When we reviewed the original iPhone last year, a 4GB model cost $499. Over the past 12 months, Apple slashed the price of the iPhone, increased its capacity, and has now introduced these new iPhone 3G models, all of which provide a fine value. An iPhone 3G with twice the capacity of the original iPhone costs $300 less than that phone’s initial sticker price.

Apple has managed to drop the price so aggressively by changing its financial terms with AT&T, so that the telephone company pays Apple a subsidy for each iPhone sold. In essence, this means that with the iPhone 3G, consumers will pay for some of the value of the phone as a part of their monthly bills. For some users, this won’t make any difference. For others, it’s quite an inducement, because it trades a single large financial hit for a somewhat increased set of payments over a few years.

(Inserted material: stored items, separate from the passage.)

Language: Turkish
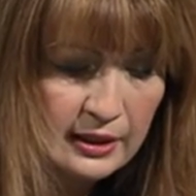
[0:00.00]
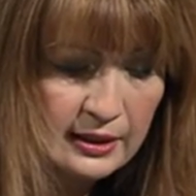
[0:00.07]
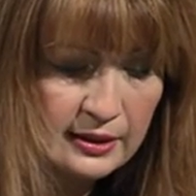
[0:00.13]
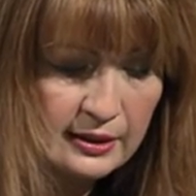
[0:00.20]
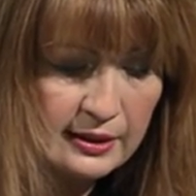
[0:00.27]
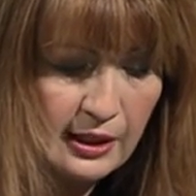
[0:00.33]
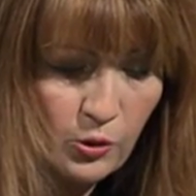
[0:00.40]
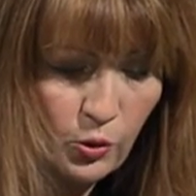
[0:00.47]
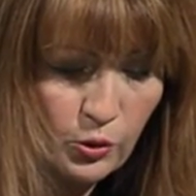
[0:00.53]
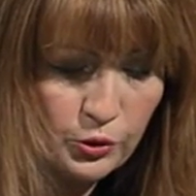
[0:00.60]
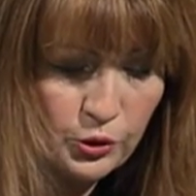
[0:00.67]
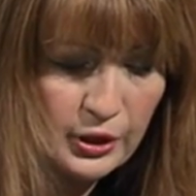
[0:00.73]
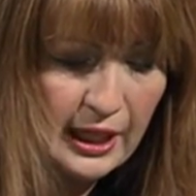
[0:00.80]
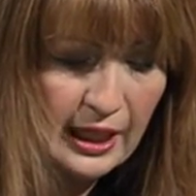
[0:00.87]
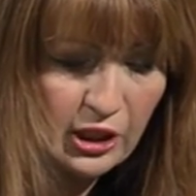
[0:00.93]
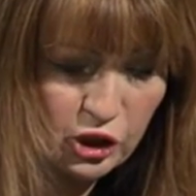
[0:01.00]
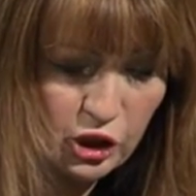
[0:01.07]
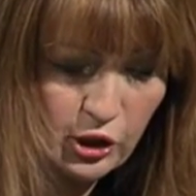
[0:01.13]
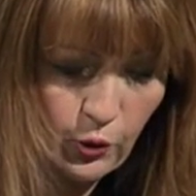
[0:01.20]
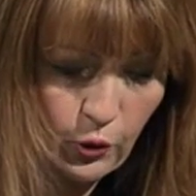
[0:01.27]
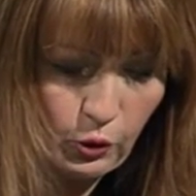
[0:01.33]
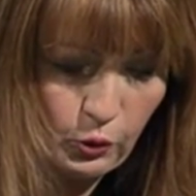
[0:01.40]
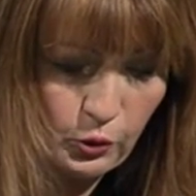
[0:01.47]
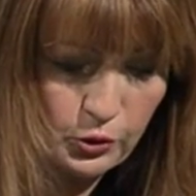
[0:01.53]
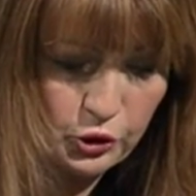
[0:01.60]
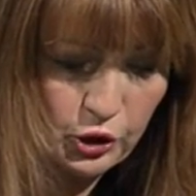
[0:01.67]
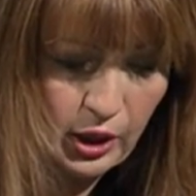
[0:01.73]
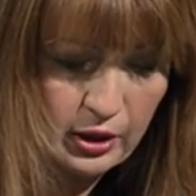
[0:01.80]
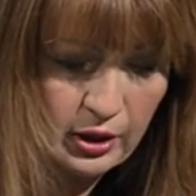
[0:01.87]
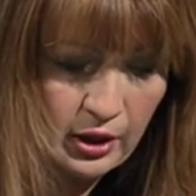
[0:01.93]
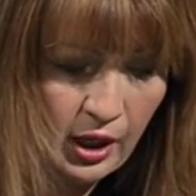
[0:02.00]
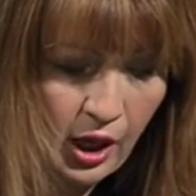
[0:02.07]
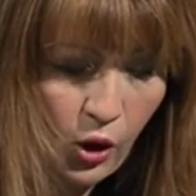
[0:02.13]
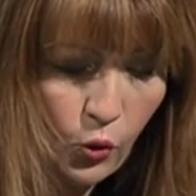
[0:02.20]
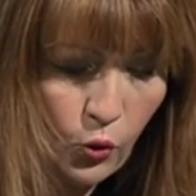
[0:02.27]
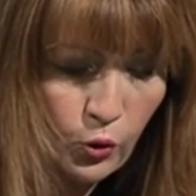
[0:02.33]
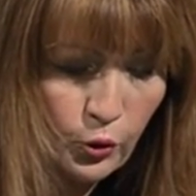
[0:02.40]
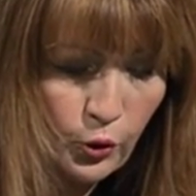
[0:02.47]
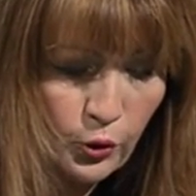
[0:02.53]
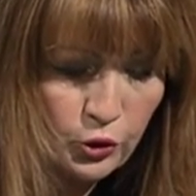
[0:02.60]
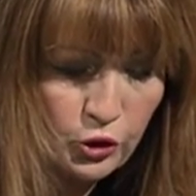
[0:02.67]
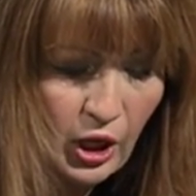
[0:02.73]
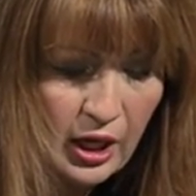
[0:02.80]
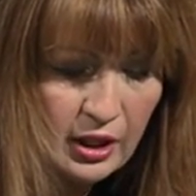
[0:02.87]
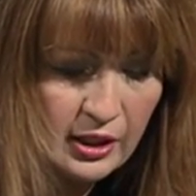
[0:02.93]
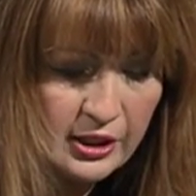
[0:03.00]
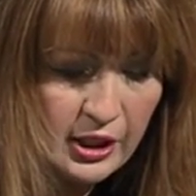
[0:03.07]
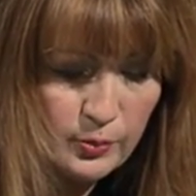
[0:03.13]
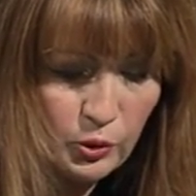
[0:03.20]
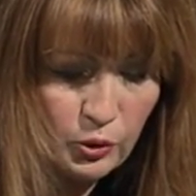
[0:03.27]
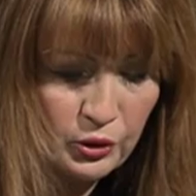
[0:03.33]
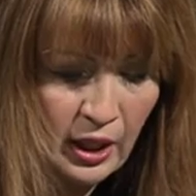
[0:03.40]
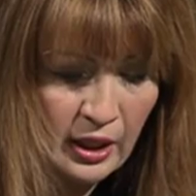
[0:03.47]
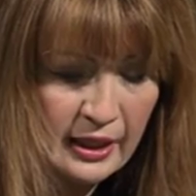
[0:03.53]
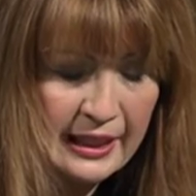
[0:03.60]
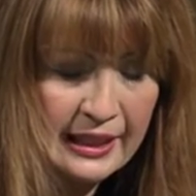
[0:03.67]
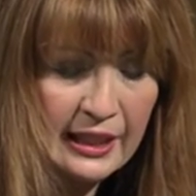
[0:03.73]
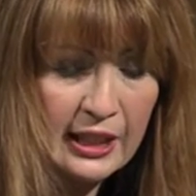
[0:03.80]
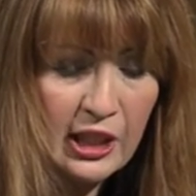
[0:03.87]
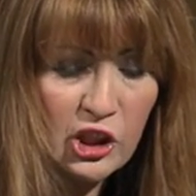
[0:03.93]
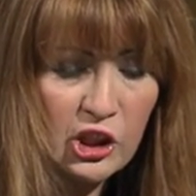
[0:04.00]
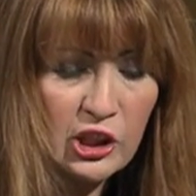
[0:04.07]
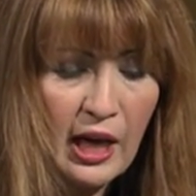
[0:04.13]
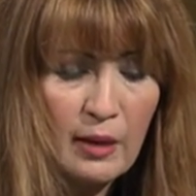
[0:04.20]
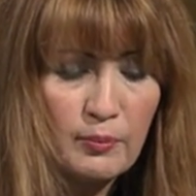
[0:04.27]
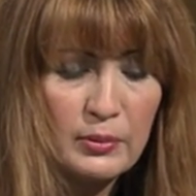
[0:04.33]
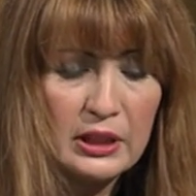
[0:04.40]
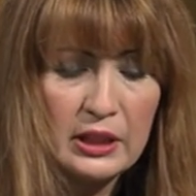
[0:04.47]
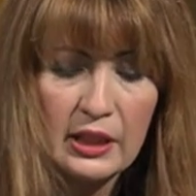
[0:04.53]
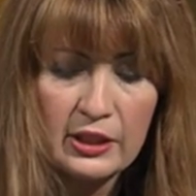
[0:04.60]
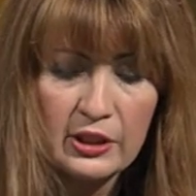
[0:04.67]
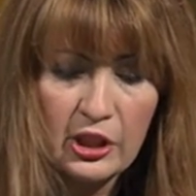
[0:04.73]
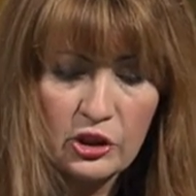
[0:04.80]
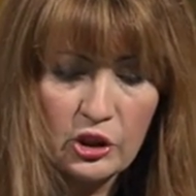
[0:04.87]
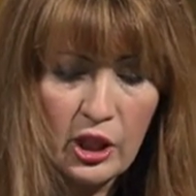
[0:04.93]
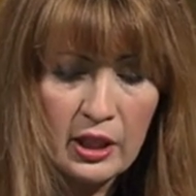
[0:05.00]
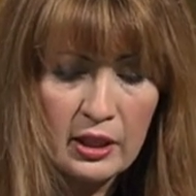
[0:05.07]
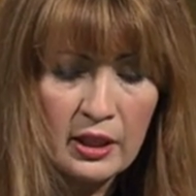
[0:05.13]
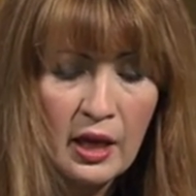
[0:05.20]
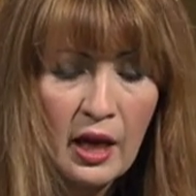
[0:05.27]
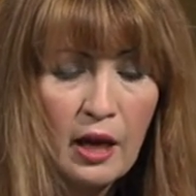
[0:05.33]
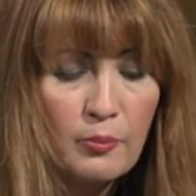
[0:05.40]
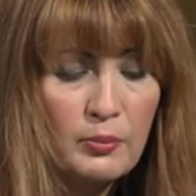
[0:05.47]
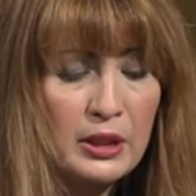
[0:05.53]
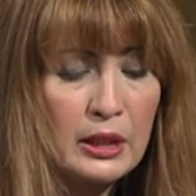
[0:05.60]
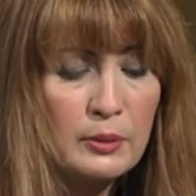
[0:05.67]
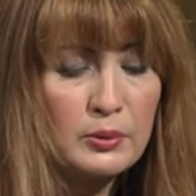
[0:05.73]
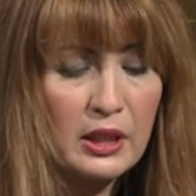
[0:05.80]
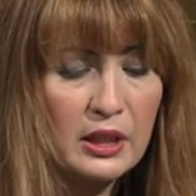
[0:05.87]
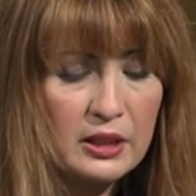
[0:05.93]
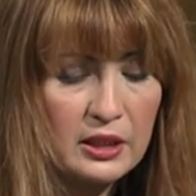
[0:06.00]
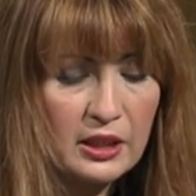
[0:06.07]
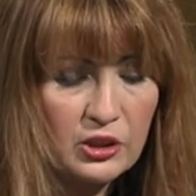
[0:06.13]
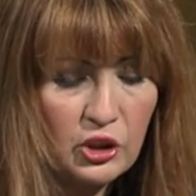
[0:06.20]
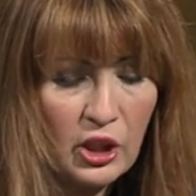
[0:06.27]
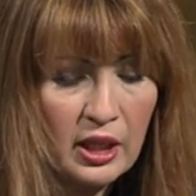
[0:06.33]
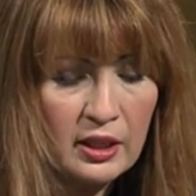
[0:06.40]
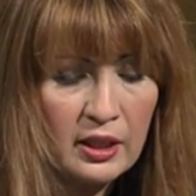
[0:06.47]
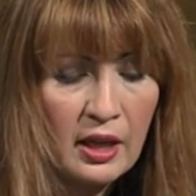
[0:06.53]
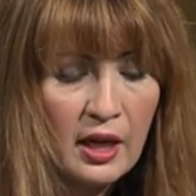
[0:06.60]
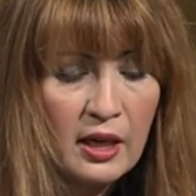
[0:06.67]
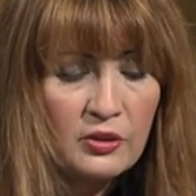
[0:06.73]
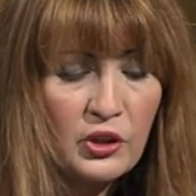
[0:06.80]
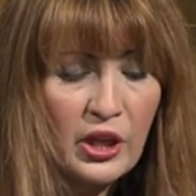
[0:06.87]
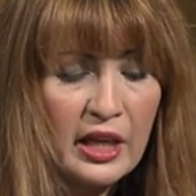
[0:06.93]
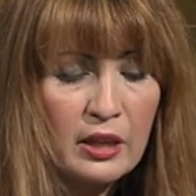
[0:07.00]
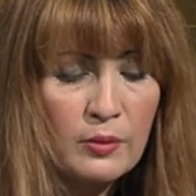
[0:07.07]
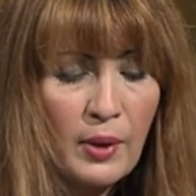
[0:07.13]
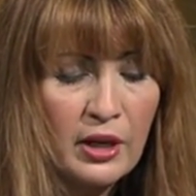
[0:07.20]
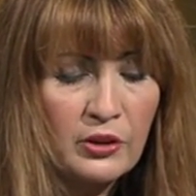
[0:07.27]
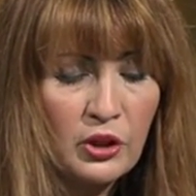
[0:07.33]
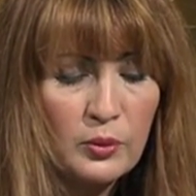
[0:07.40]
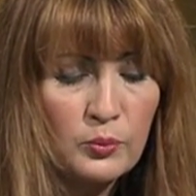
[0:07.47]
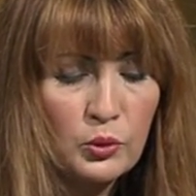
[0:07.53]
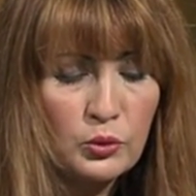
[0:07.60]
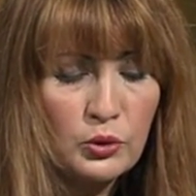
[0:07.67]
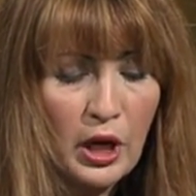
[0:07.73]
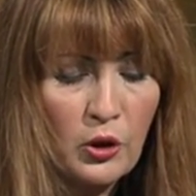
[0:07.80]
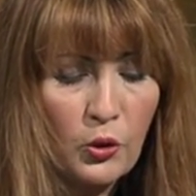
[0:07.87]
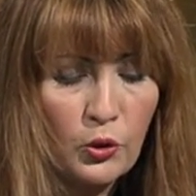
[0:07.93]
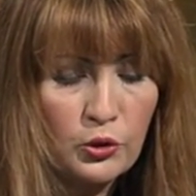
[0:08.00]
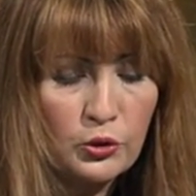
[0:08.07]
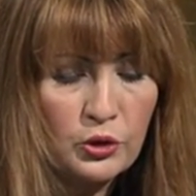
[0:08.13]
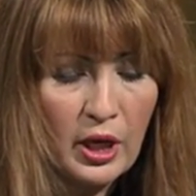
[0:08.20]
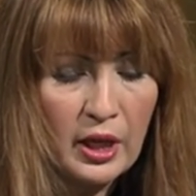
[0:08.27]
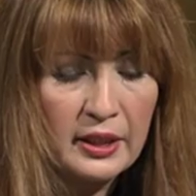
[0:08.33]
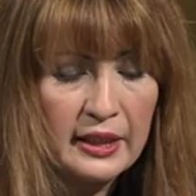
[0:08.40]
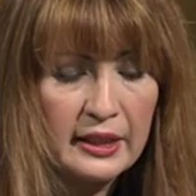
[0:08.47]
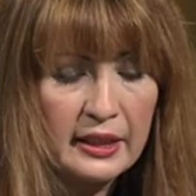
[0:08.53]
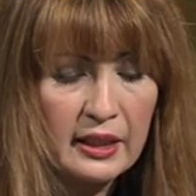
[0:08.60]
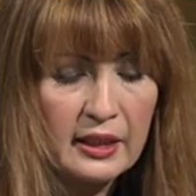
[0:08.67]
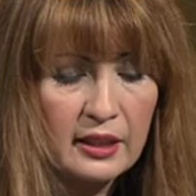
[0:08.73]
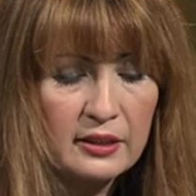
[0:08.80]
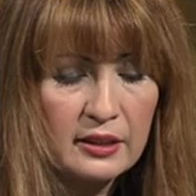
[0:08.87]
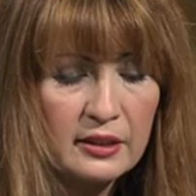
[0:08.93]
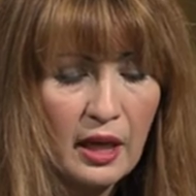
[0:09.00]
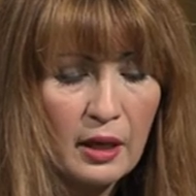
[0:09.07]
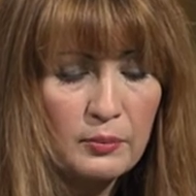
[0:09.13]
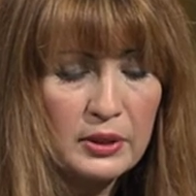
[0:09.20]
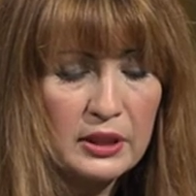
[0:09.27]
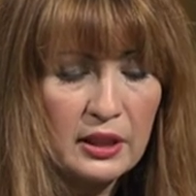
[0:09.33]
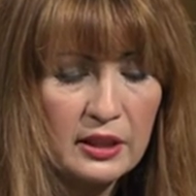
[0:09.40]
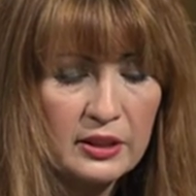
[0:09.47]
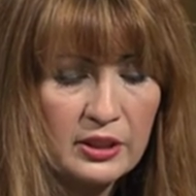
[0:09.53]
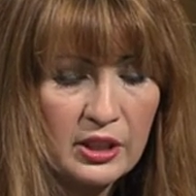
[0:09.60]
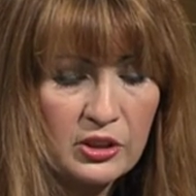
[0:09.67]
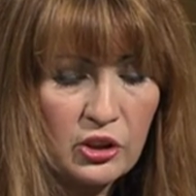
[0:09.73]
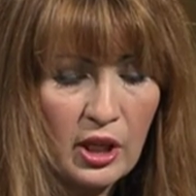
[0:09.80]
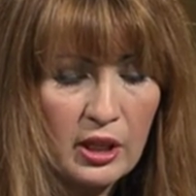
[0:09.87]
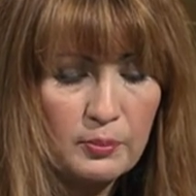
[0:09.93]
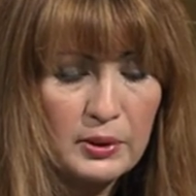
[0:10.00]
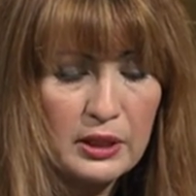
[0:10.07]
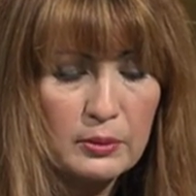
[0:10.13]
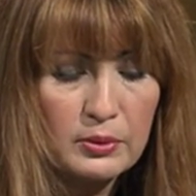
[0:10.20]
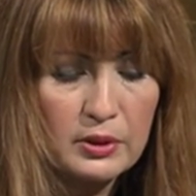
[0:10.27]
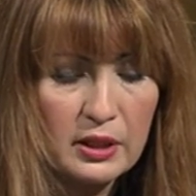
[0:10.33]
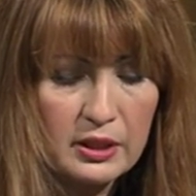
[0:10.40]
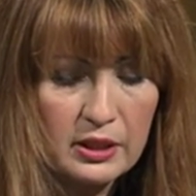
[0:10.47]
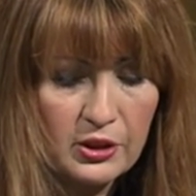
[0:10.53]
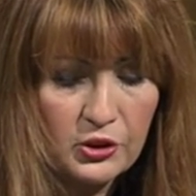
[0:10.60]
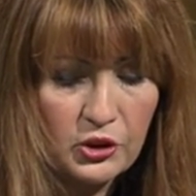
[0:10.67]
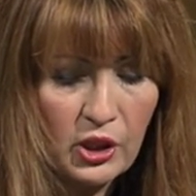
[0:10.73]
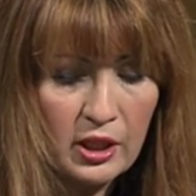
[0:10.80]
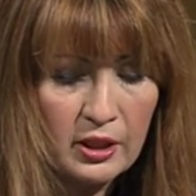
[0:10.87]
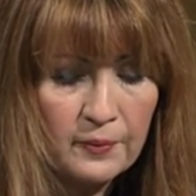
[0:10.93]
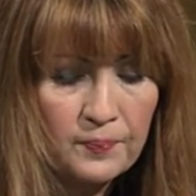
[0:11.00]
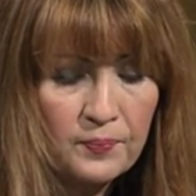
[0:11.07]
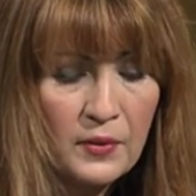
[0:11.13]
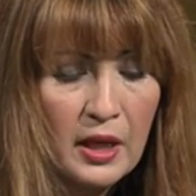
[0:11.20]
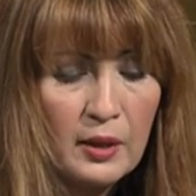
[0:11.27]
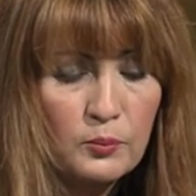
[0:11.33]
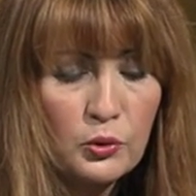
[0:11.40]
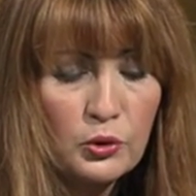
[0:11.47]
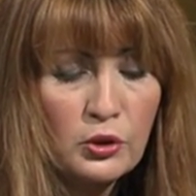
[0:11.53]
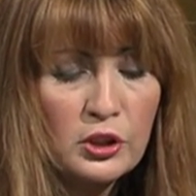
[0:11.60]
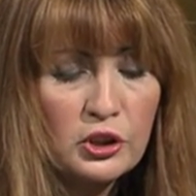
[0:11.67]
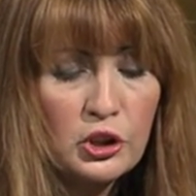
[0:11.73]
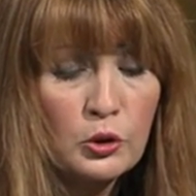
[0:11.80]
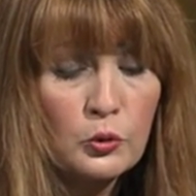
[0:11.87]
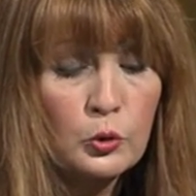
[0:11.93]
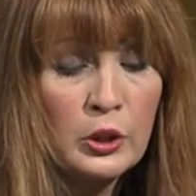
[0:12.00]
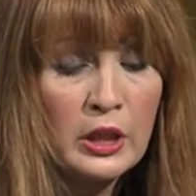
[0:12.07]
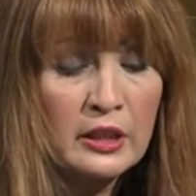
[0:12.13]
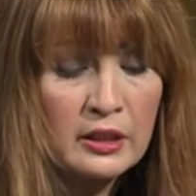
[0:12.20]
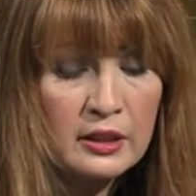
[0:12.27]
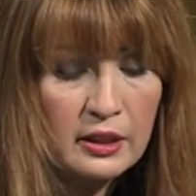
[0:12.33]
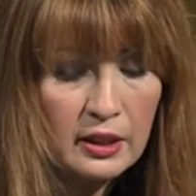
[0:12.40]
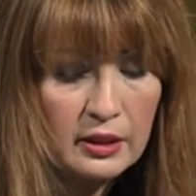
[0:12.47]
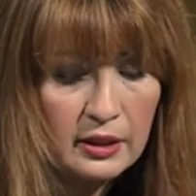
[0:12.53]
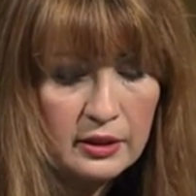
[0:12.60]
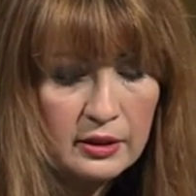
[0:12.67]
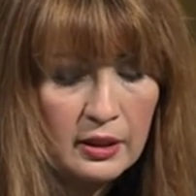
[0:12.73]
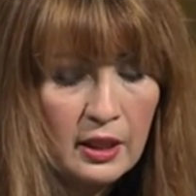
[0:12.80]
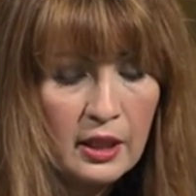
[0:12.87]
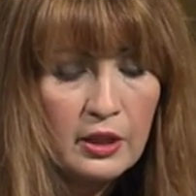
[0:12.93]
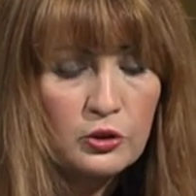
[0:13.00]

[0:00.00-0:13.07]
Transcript: İnsanoğlunun gelişi de öyle olacak. O gün tarlada bulunan iki kişiden biri alınacak, biri bırakılacak, Değirmende buğday öğüten iki kadından biri alınacak, biri bırakılacak. Bunun için uyanık kalın.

In the end, as with any product, it will be up to all prospective buyers to do the math and decide if the phone is worth it for them. Unlike most Apple products, the iPhone is not a device with a single price—it’s a complicated combination of a ticket price and a two-year monthly commitment. However, generally I have to think that making it cheaper to get your hands on an iPhone is a good move, even if the result is a higher monthly bill.

Macworld’s buying advice

If you’ve been cautious and waited a year for the second generation of iPhone, your patience will be rewarded. The iPhone 3G improves on the original iPhone’s audio quality, offers access to a faster data network, and sports built-in GPS functionality. You’ll also be getting in on the ground floor of the exciting new world of third-party software written for the iPhone. And business users will appreciate the iPhone’s new Exchange syncing features.

If you’re an existing iPhone user, the fact that your current phone will be able to take advantage of all the iPhone 2.0 software features, including Exchange syncing and third-party applications, blunts some of the excitement of this upgrade. If you live in an area with a 3G network and find yourself chafing at the comparatively slow speeds of the EDGE network all the time, it’s probably worth the upgrade. But if you don’t mind the Internet experience on your current phone, you’d be better off installing the 2.0 software update and holding on to your existing device.